Like Chase said, you can expect to go through 3-4 shelters as you refine your goals and build up your lightweight kit. In fact, that's about where I'm at now.
My first (non-lightweight) shelter was a Sierra Designs Flashlight Clip, which I really enjoyed and took on a number of (mostly car-) camping trips. But after hauling it and the rest of my gear up from the Colorado in the Grand Canyon, I decided it was time to go lighter.
My first truly lightweight shelter was a TarpTent Rainbow, which I still own and use. However, it's mostly been relegated to two-person use. It's a bit tight, but it works plenty well if you're comfortable with the other person. My wife won't sleep in a floorless shelter, and she likes to be close, so it's worked reasonably well for us. At some point, I'd like to replace it with a StratoSpire 2, but we're happy for now and the money is better spent elsewhere. The Rainbow is light enough that if I take it out for solo use--especially when the bugs are out--I don't feel penalized for it. I just don't do that much anymore.
My third shelter is a silnylon tarp that I made myself. As a shaped tarp, it doesn't have too many options in pitching, and it's actually rather simple to set up now that I have the hang of it. I'm pleased with it overall, and it's light and airy, all good things in the summer. But as it was my first real MYOG project, there are a lot of things I would do differently if I made it again. I think I've accounted for all my mistakes (time will tell), but there's a perfectionist in me that wants to make it better and a little differently.
My fourth shelter isn't technically my fourth shelter yet. I ordered a Duomid about three weeks ago, and I'm waiting for Ron to make it and send it my way. My reasoning behind the Duomid is that I want something that can handle any weather I care to be out in. I'm very interested in expanding my skills to winter camping, but I don't have a proper shelter for that yet. Given the Duomid's ability to handle wind, rain, snow, or most anything else (except griz), I have had my eye on this shelter for a year and a half now. So, I can't say for sure that I'll like it, but after a lot of research and contemplation, I think it will fit my needs nicely. I'm hoping that once I get it and set it all up, my wife will decide that she's okay with going floorless, and she can use it with me. It might be a tight fight for two in nasty weather, but that's how we like it anyway.
I'm also planning on making a flat, probably square, tarp sometime in the next few months.

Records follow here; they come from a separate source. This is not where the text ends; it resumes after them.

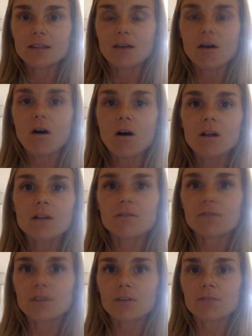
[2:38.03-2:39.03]
All
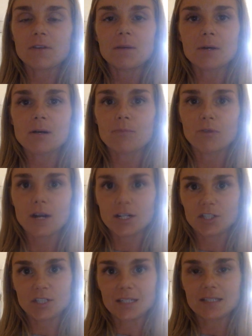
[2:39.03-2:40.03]
of their female
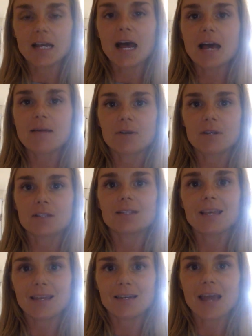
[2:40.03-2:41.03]
progeny die because
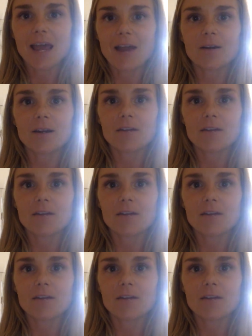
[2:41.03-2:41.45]
they inherit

If I make it out of silnylon, it will only cost $60 or so in materials, and I've been itching to apply what I learned from my first tarp on another project. RJ's recent article got me thinking that this could be a fun thing to sew when I get some free time in April-May. The weight would only be slightly less than the Duomid, but the creativity in pitching options would be a lot of fun to play around with. I also haven't worked on my knot-tying skills since rock-climbing in college nearly a decade ago, so that's a serious advantage too.
Honestly, I'm hoping that these last two will be my only new shelters for a long while. I don't like to have too much gear, and this list is already long.
I also don't see the value in cuben fiber. For me, the cost per ounce of upgrading to cuben shelters is around $20/oz. That's more than I'm willing to pay, and I'd rather put the money elsewhere, into something like packrafting. Plenty around here disagree, and if I could afford cuben, honestly, I'd probably go for it. Right now, though, the tradeoffs are too high as that limits my expansion into other areas of wilderness travel.
So there you have it. I hope it helps you make some decisions. Of course, everyone's choice is always deeply contextual, but in seeing why some make the decisions they do, you can get a good idea of what you're experience might be.